Write each entry again exactly as shown, but without the images it holds.

___ EXTRACTED ENTRIES ___

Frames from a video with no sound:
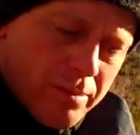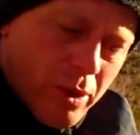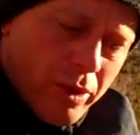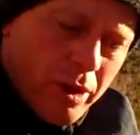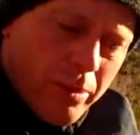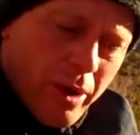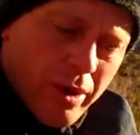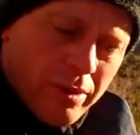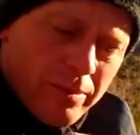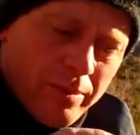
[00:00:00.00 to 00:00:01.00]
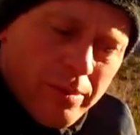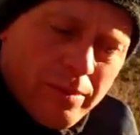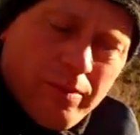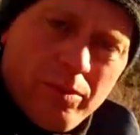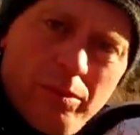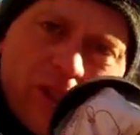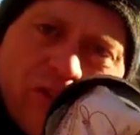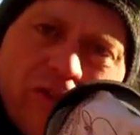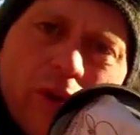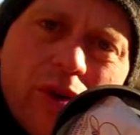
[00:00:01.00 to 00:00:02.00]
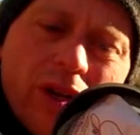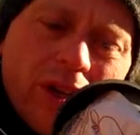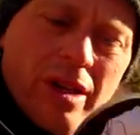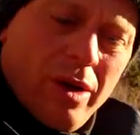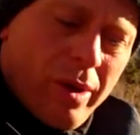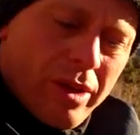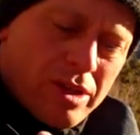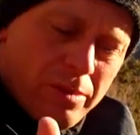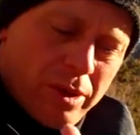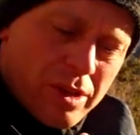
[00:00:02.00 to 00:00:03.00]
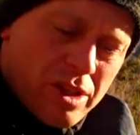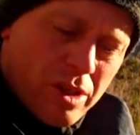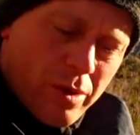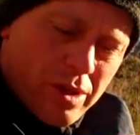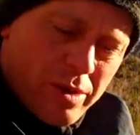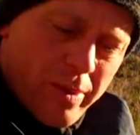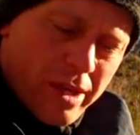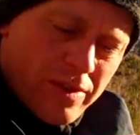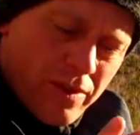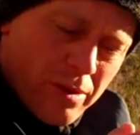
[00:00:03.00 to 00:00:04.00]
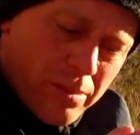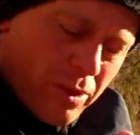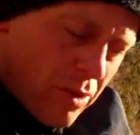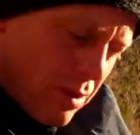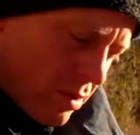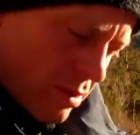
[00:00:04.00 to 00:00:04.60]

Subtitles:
pulled it apart and put some food in it. That way there's some good storage space for the bowl.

___

▶ **TASK RESPONSE**
Frames from a video with no sound:
[00:00:00.00 to 00:00:01.00]
[00:00:01.00 to 00:00:02.00]
[00:00:02.00 to 00:00:03.00]
[00:00:03.00 to 00:00:04.00]
[00:00:04.00 to 00:00:04.60]

Subtitles:
pulled it apart and put some food in it. That way there's some good storage space for the bowl.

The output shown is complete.